- ACTION ITEM:
Please leave out pictures and print exactly the lines from the one that has "(377.73 s to 377.93 s)" through the last line of the material below.

- MATERIALS PROVIDED:
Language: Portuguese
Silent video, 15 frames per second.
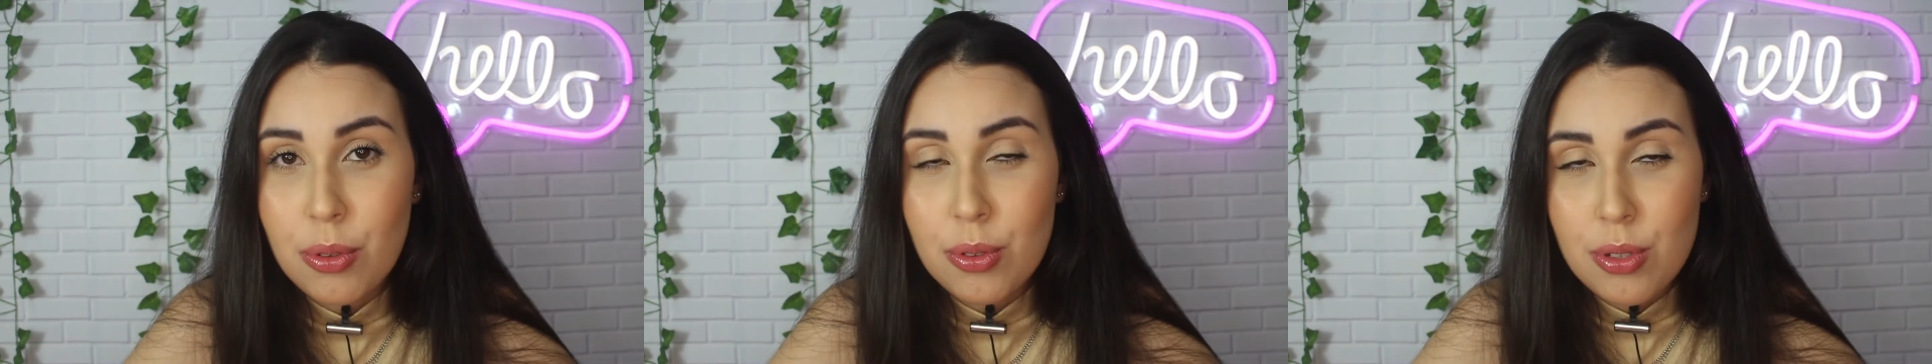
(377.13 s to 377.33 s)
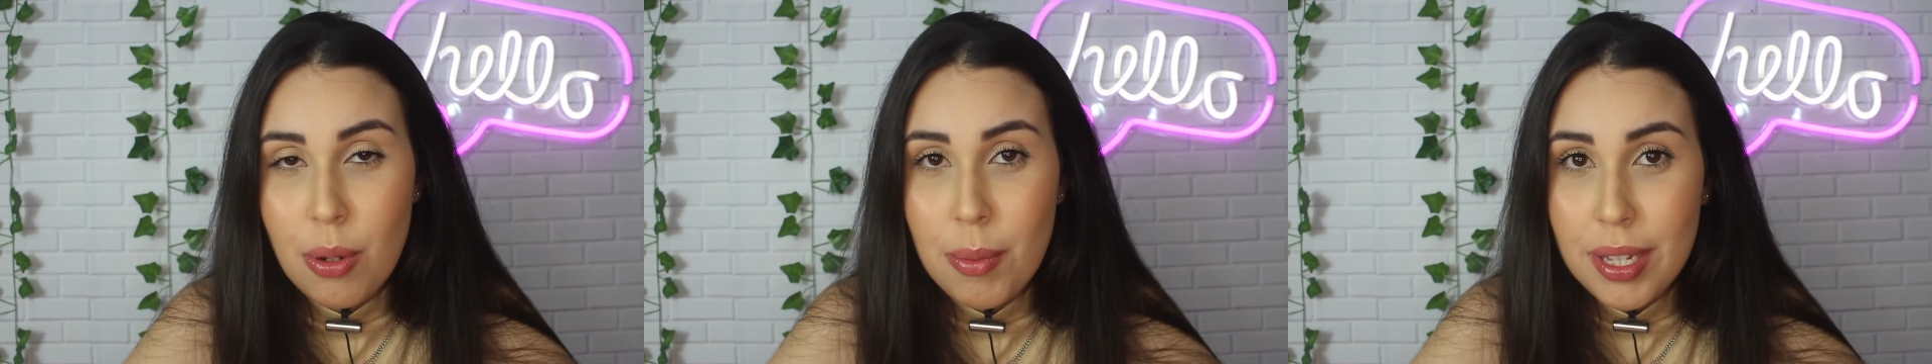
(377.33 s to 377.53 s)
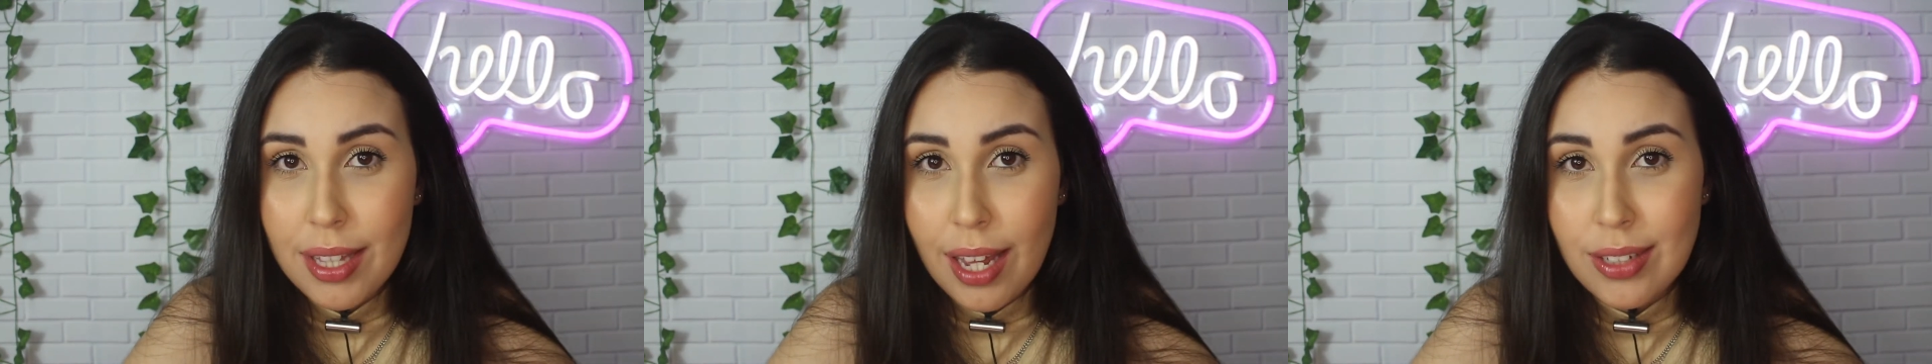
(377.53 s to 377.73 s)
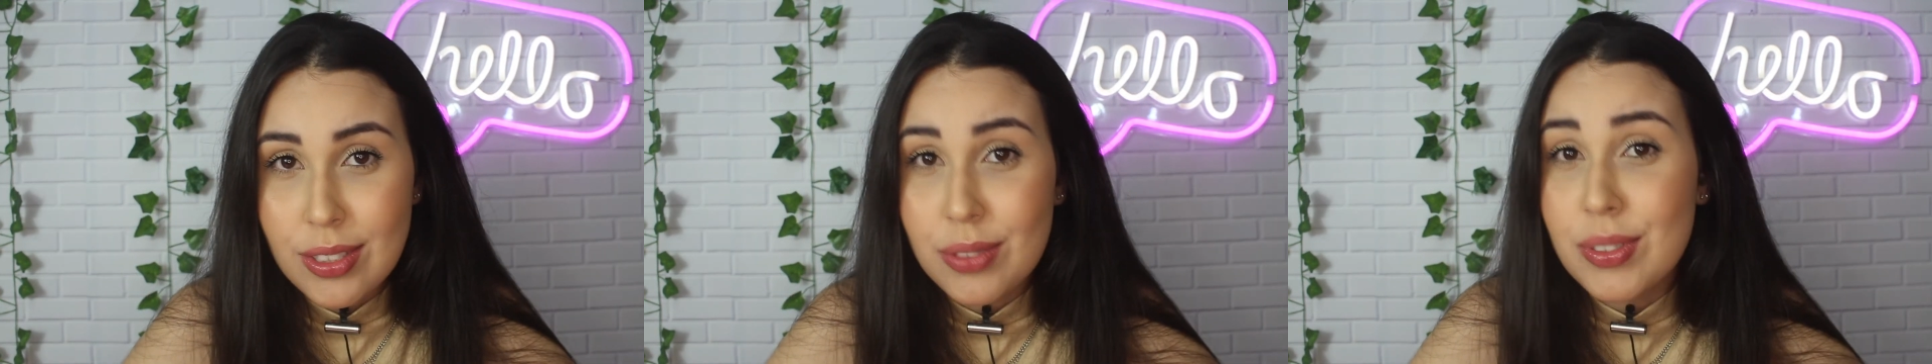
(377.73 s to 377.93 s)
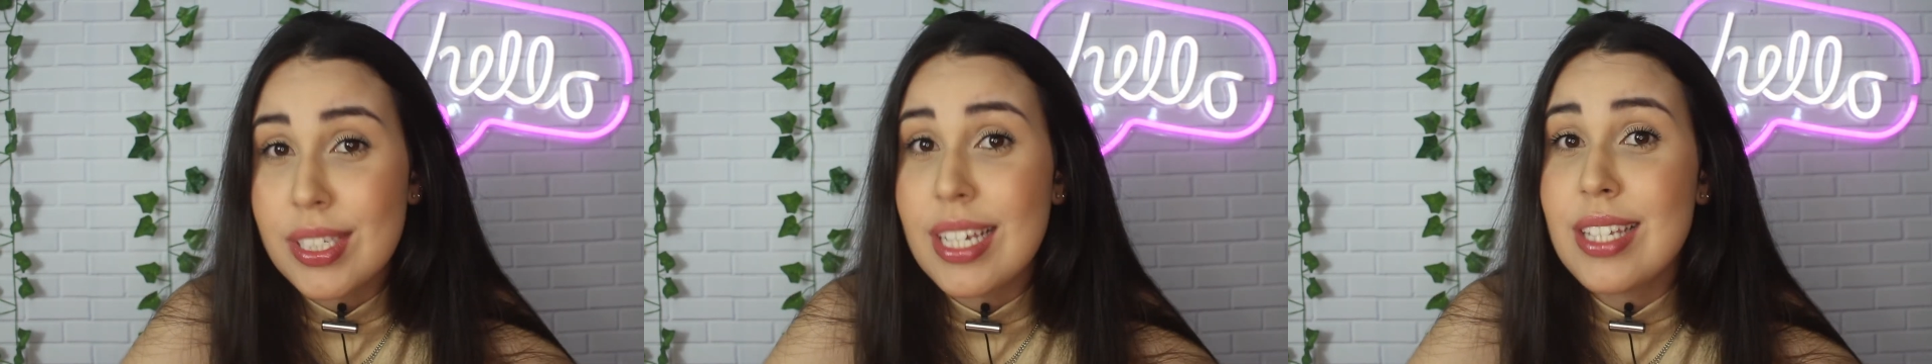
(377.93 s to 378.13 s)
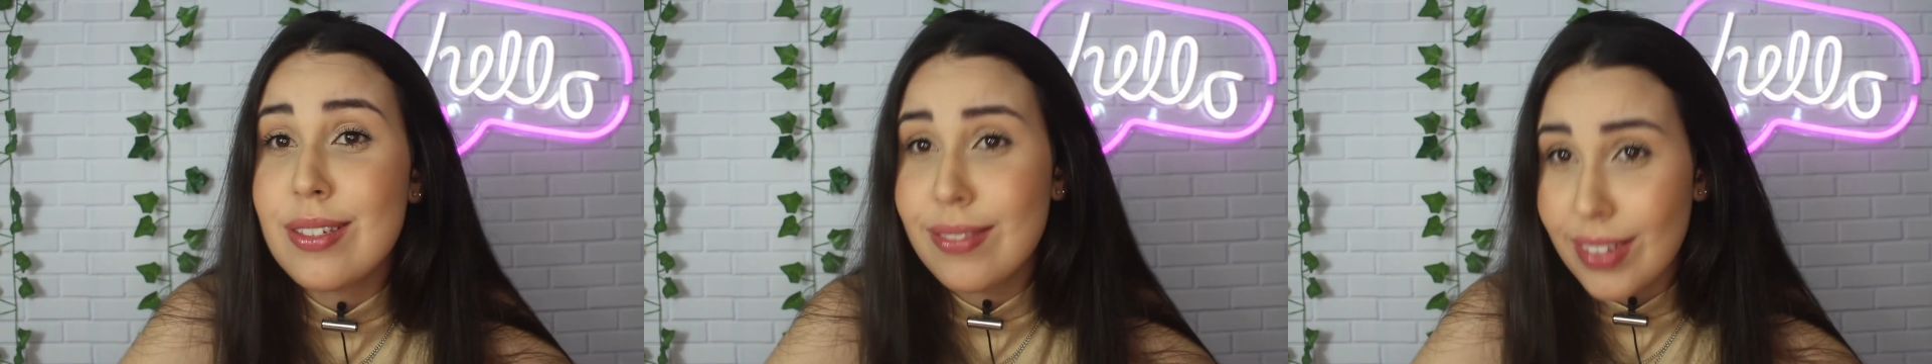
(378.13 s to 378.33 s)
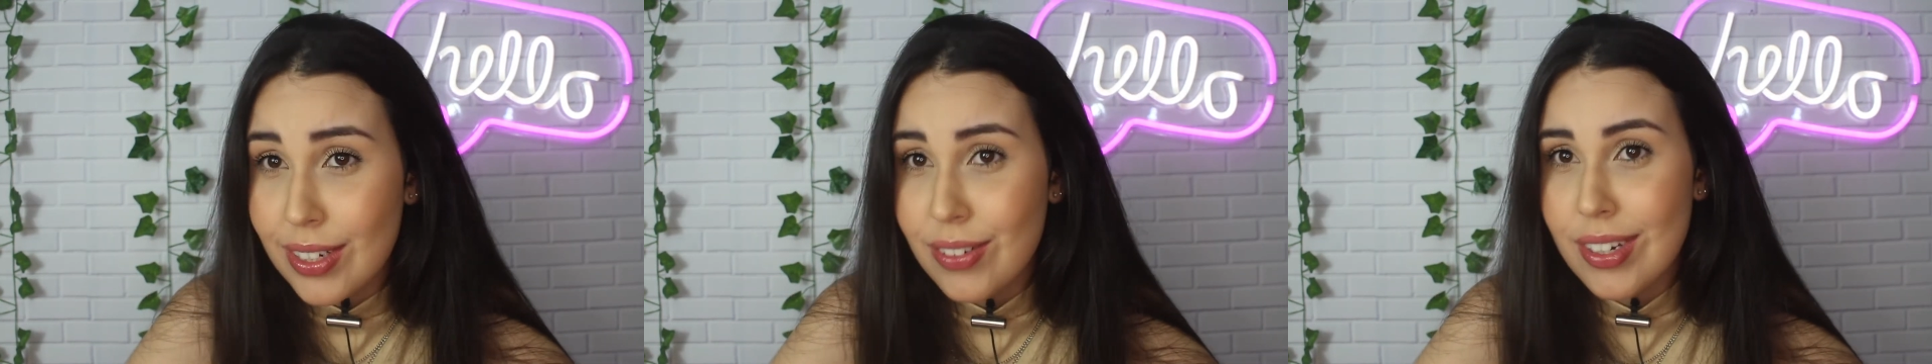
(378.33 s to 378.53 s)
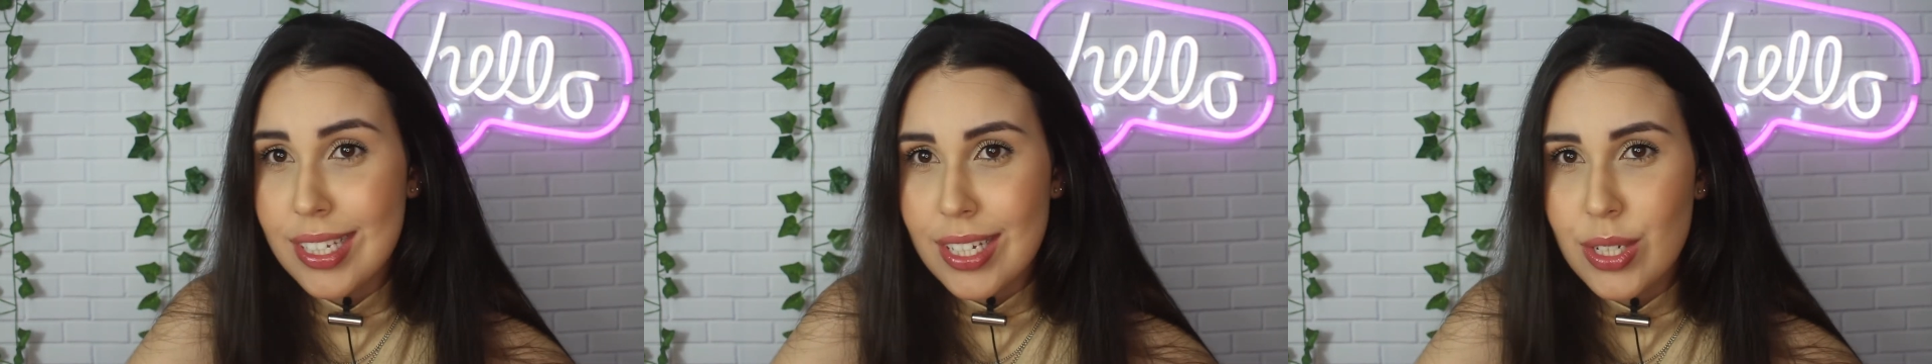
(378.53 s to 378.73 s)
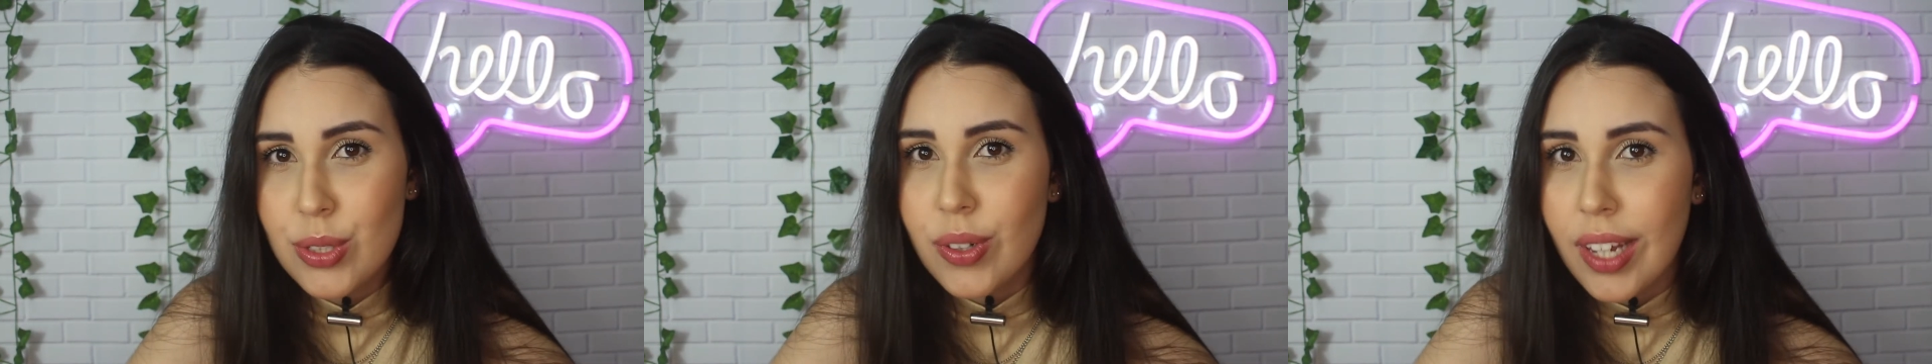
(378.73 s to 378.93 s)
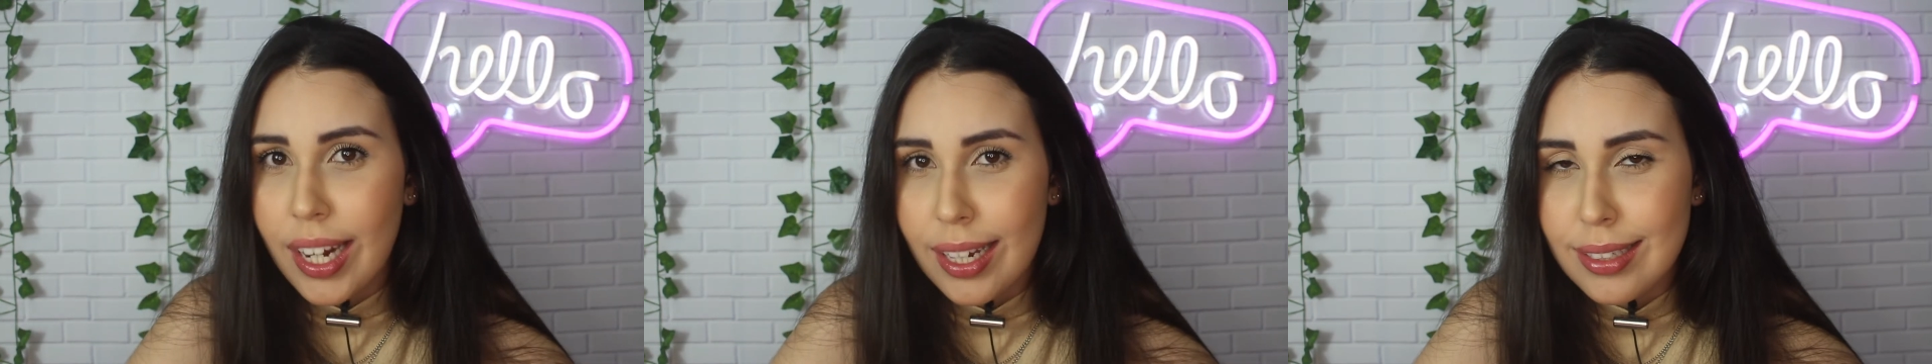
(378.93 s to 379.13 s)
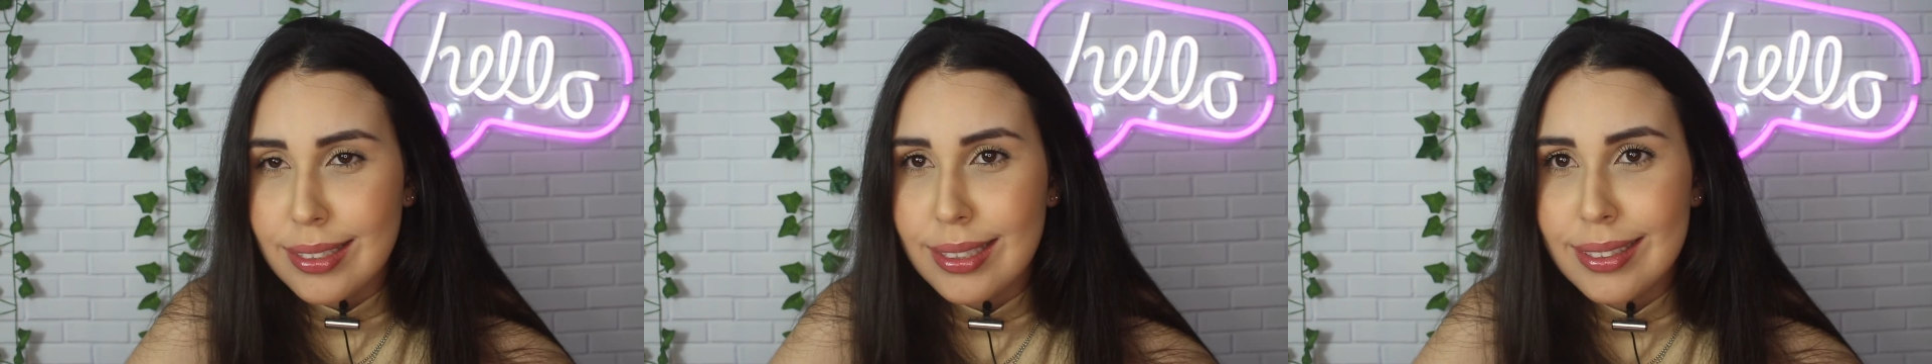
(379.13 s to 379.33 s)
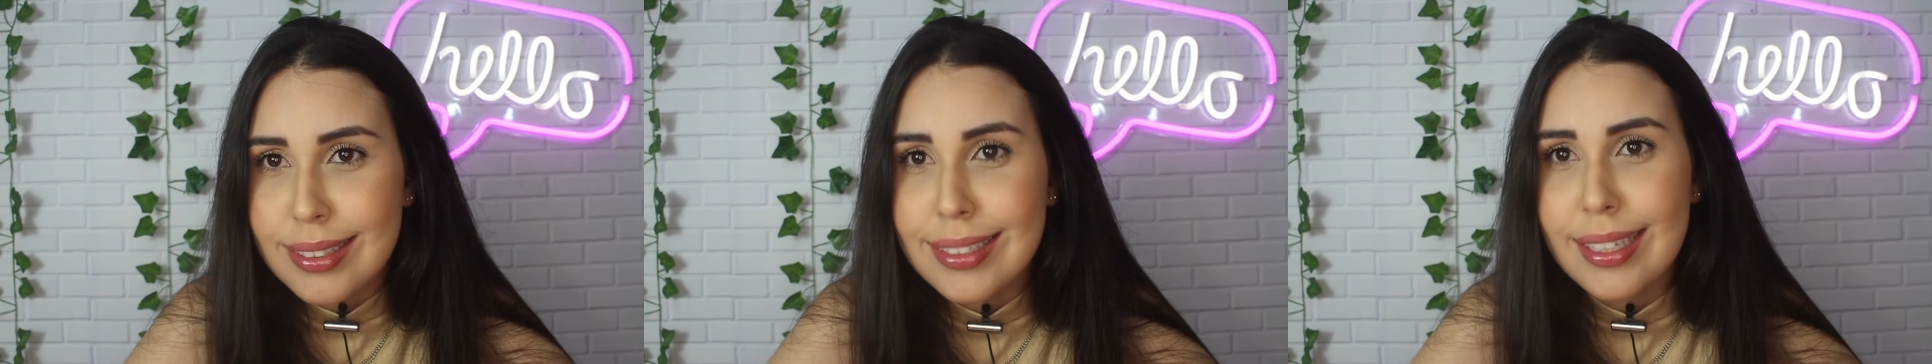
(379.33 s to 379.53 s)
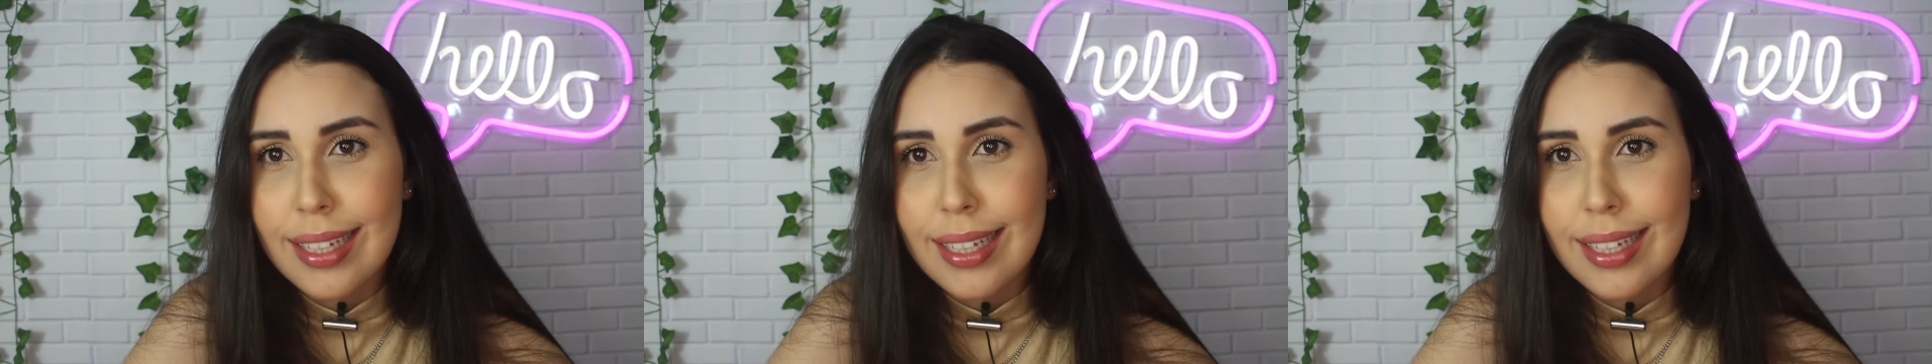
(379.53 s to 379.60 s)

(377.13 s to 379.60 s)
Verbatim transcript: nos comentários se vocês viram essa diferença,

- SOLUTION:
(377.73 s to 377.93 s)
(377.93 s to 378.13 s)
(378.13 s to 378.33 s)
(378.33 s to 378.53 s)
(378.53 s to 378.73 s)
(378.73 s to 378.93 s)
(378.93 s to 379.13 s)
(379.13 s to 379.33 s)
(379.33 s to 379.53 s)
(379.53 s to 379.60 s)

(377.13 s to 379.60 s)
Verbatim transcript: nos comentários se vocês viram essa diferença,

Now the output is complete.